╭──

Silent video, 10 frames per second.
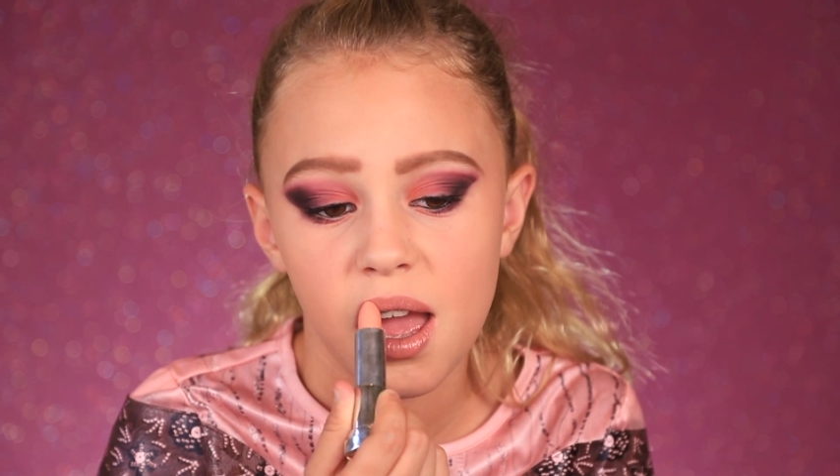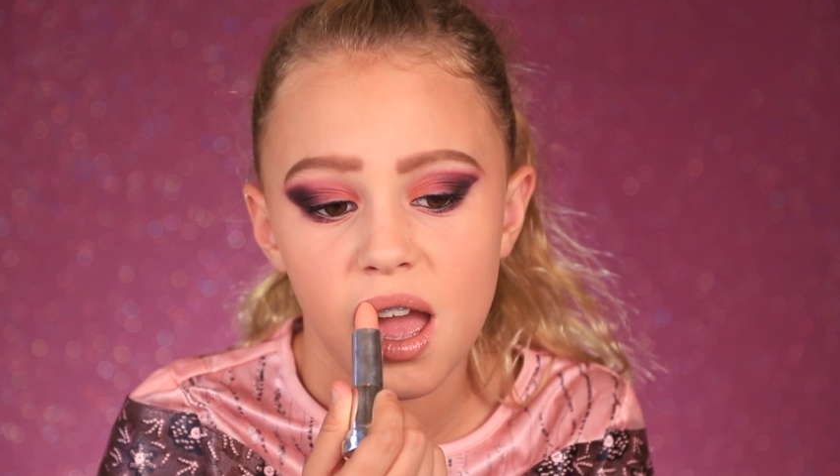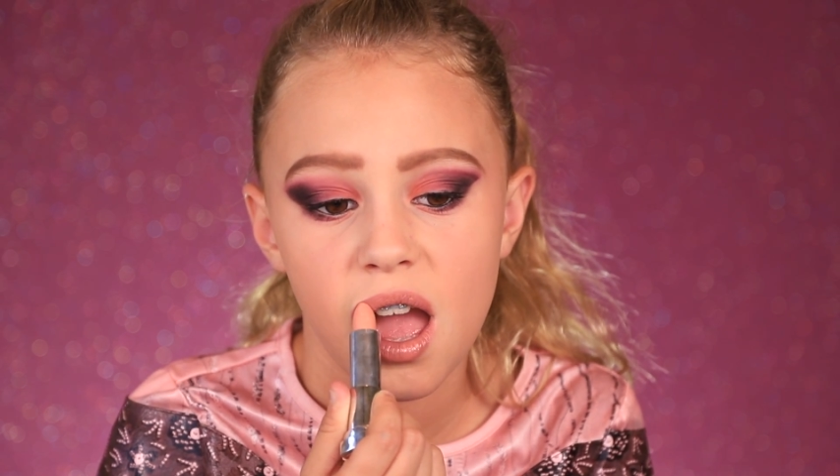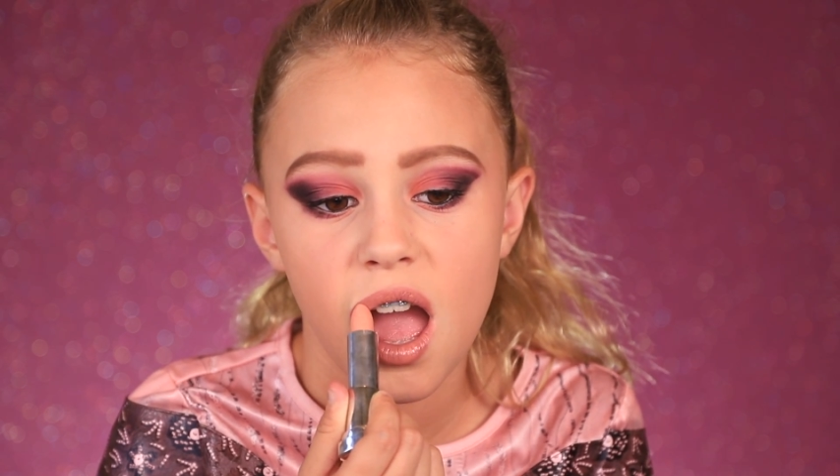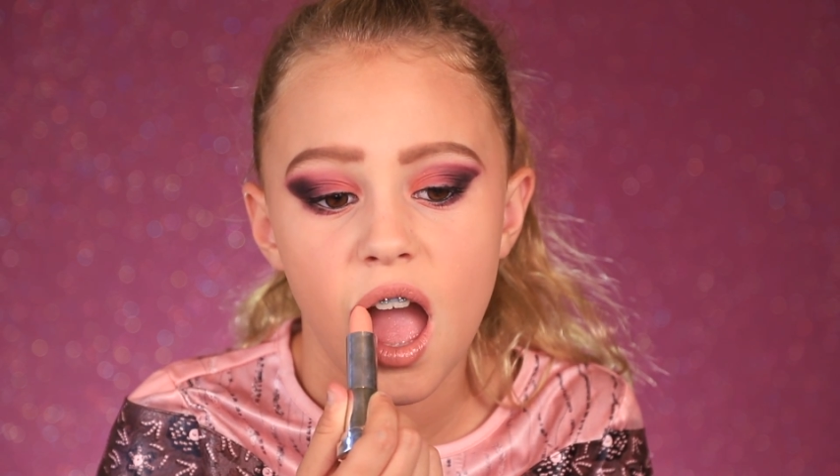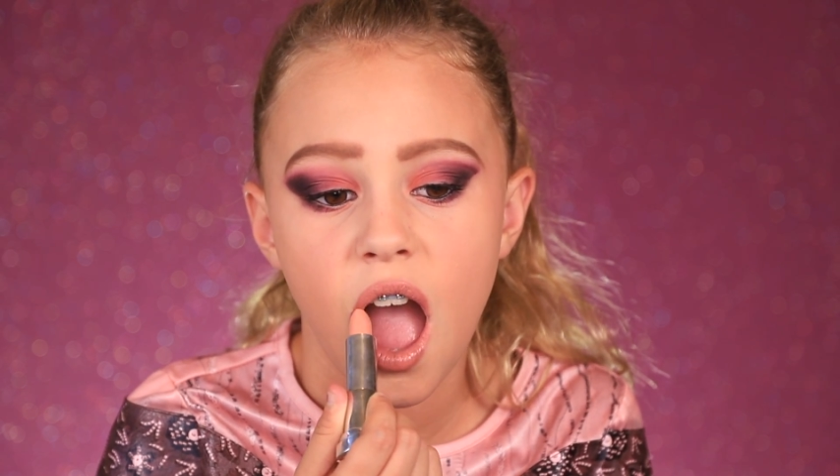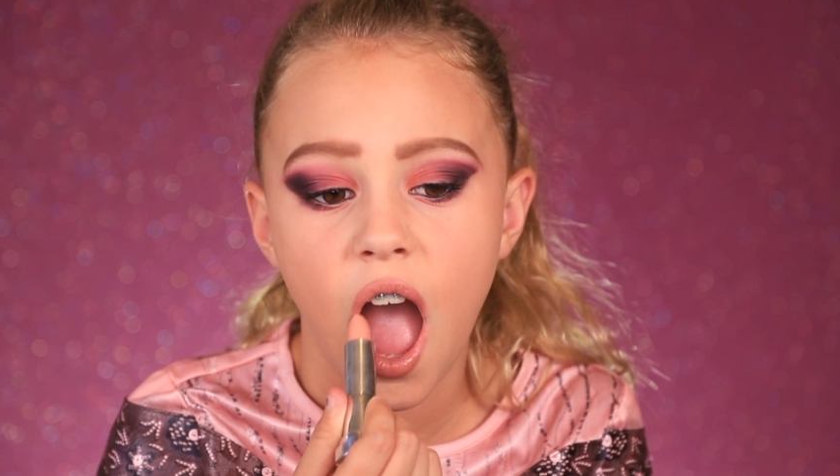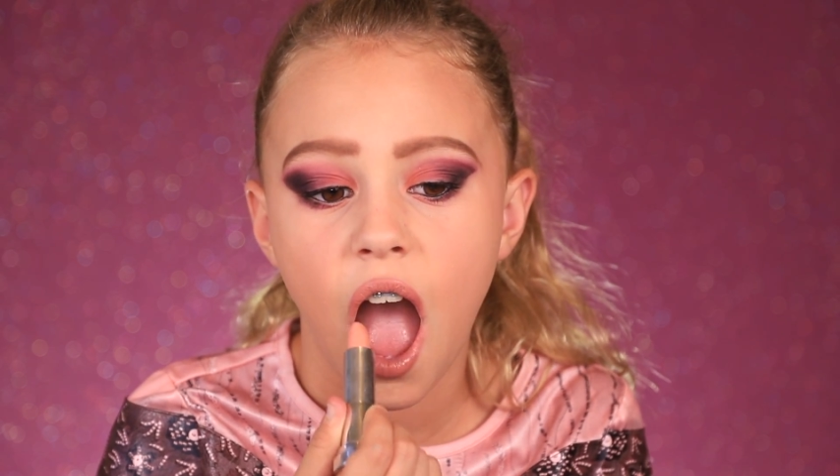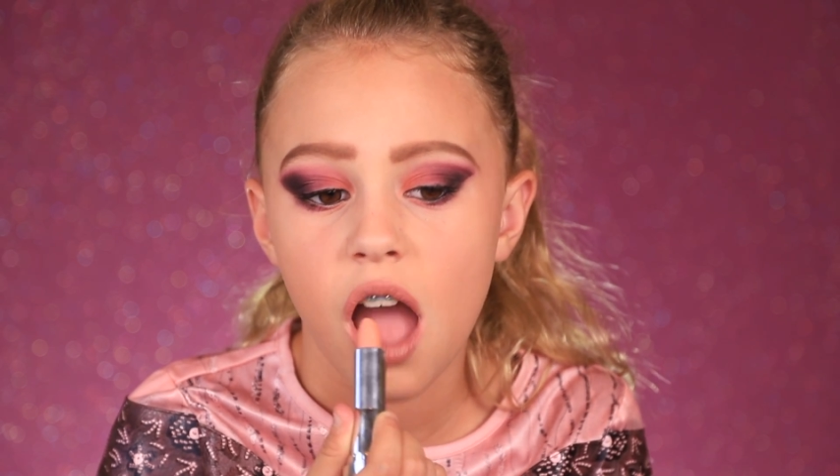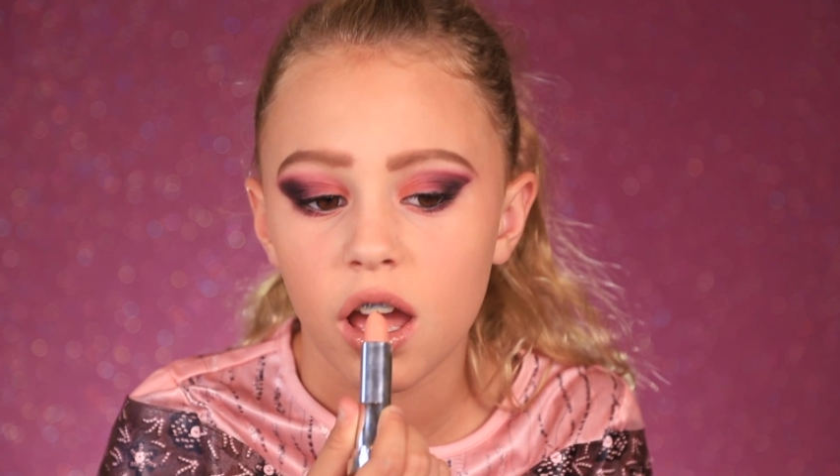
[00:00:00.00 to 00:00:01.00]
That's
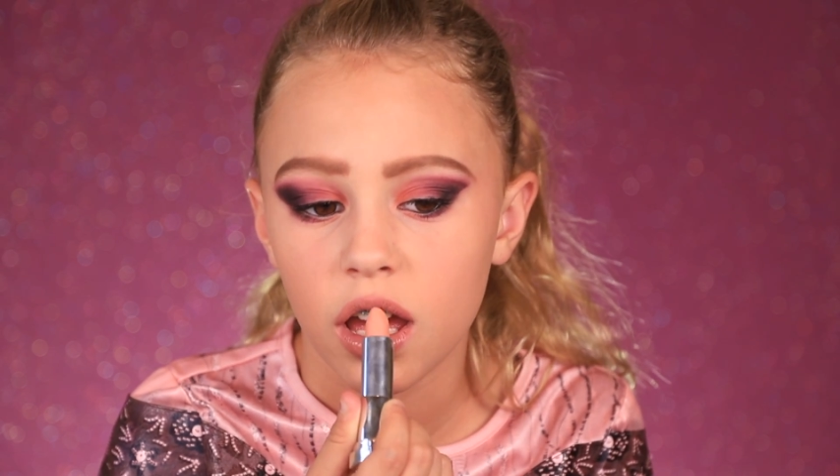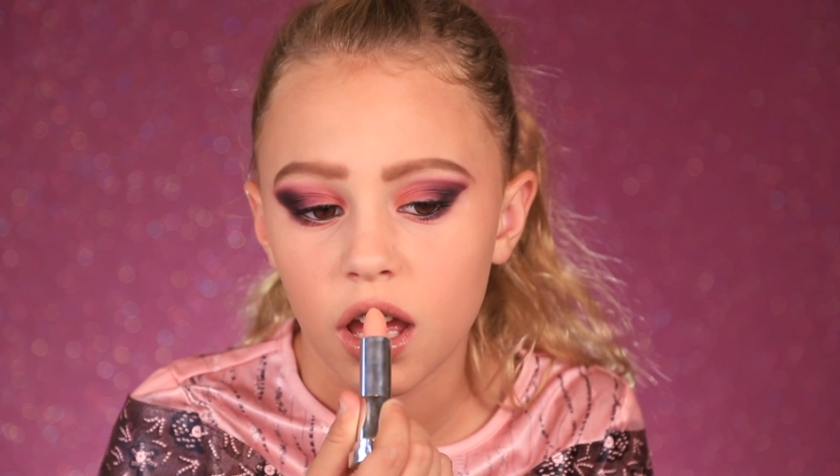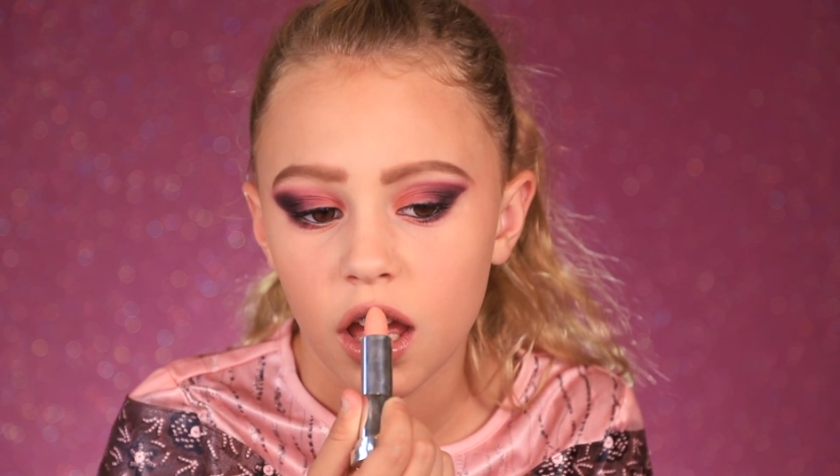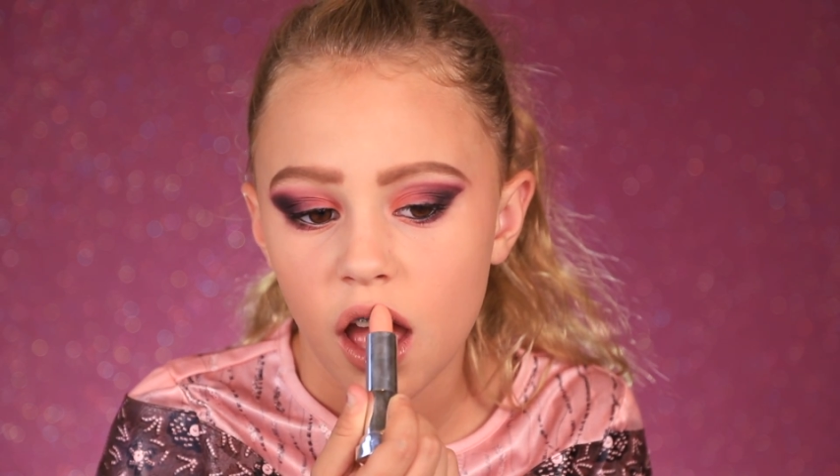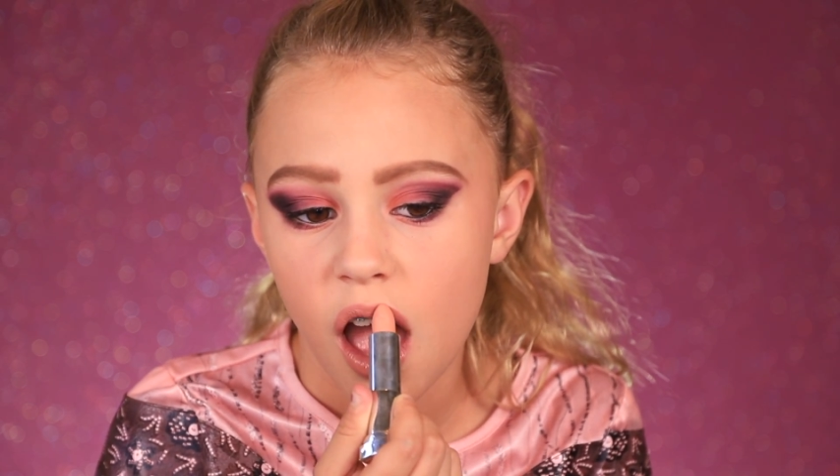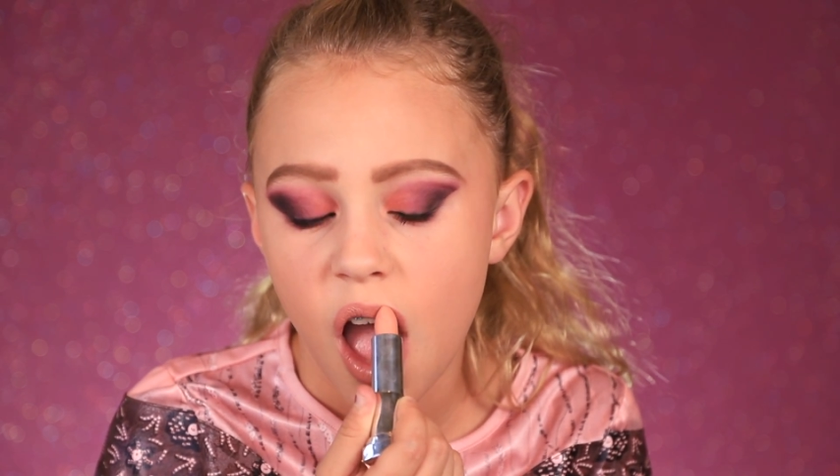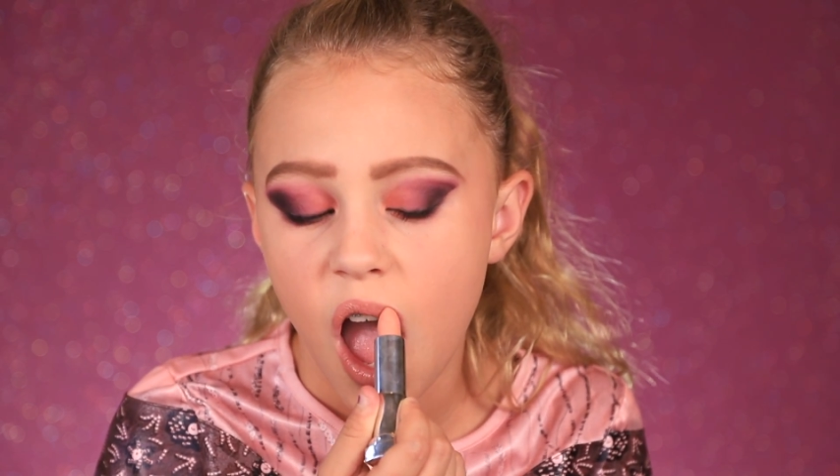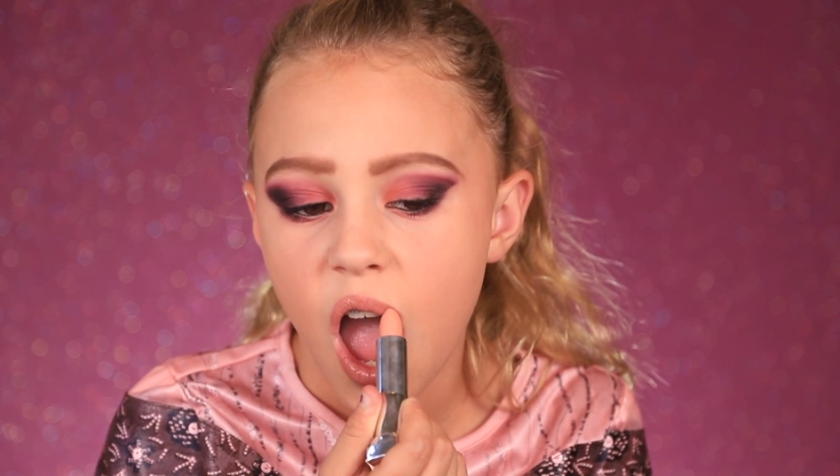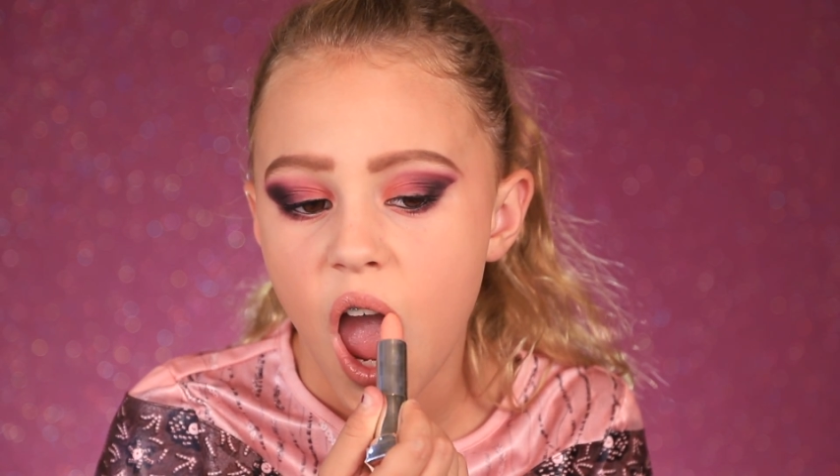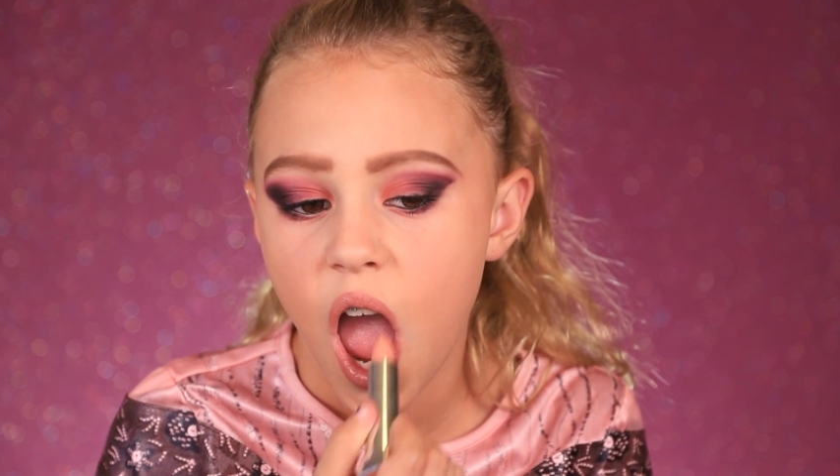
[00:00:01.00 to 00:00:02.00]
Barely Blossom from
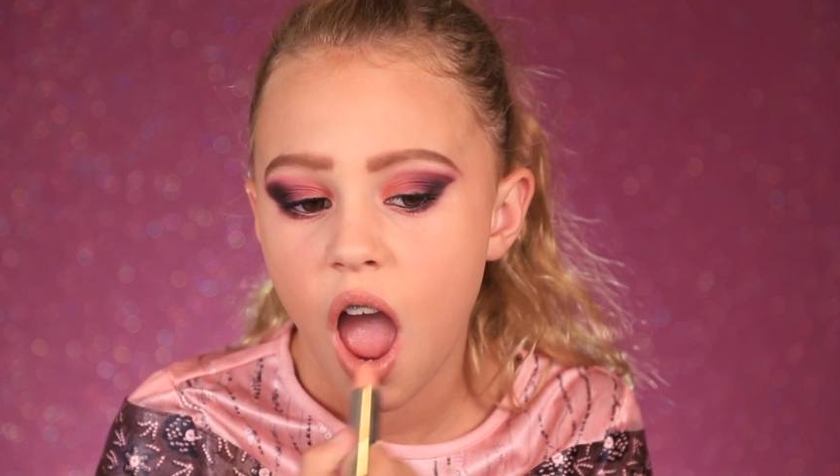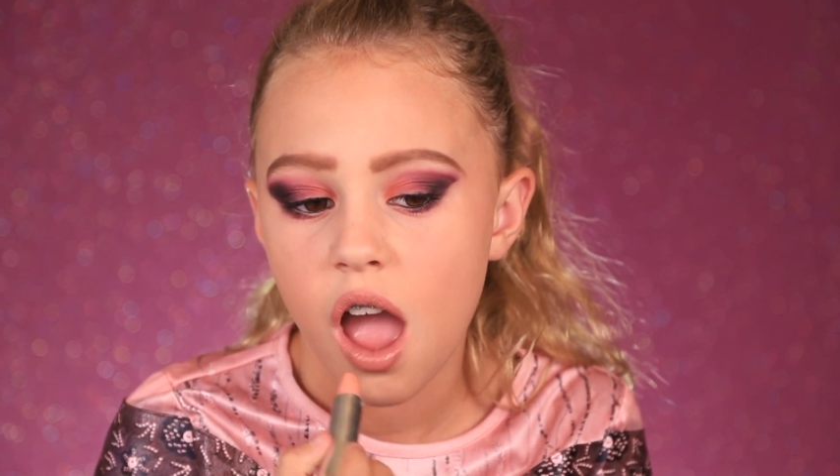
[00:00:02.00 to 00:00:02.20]
Maybelline.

╰──

**WORK TO COMPLETE**
Please give the data again in full, exactly as written, but without any images.

**OUTPUT FOR THIS EXERCISE**
Silent video, 10 frames per second.
[00:00:00.00 to 00:00:01.00]
That's
[00:00:01.00 to 00:00:02.00]
Barely Blossom from
[00:00:02.00 to 00:00:02.20]
Maybelline.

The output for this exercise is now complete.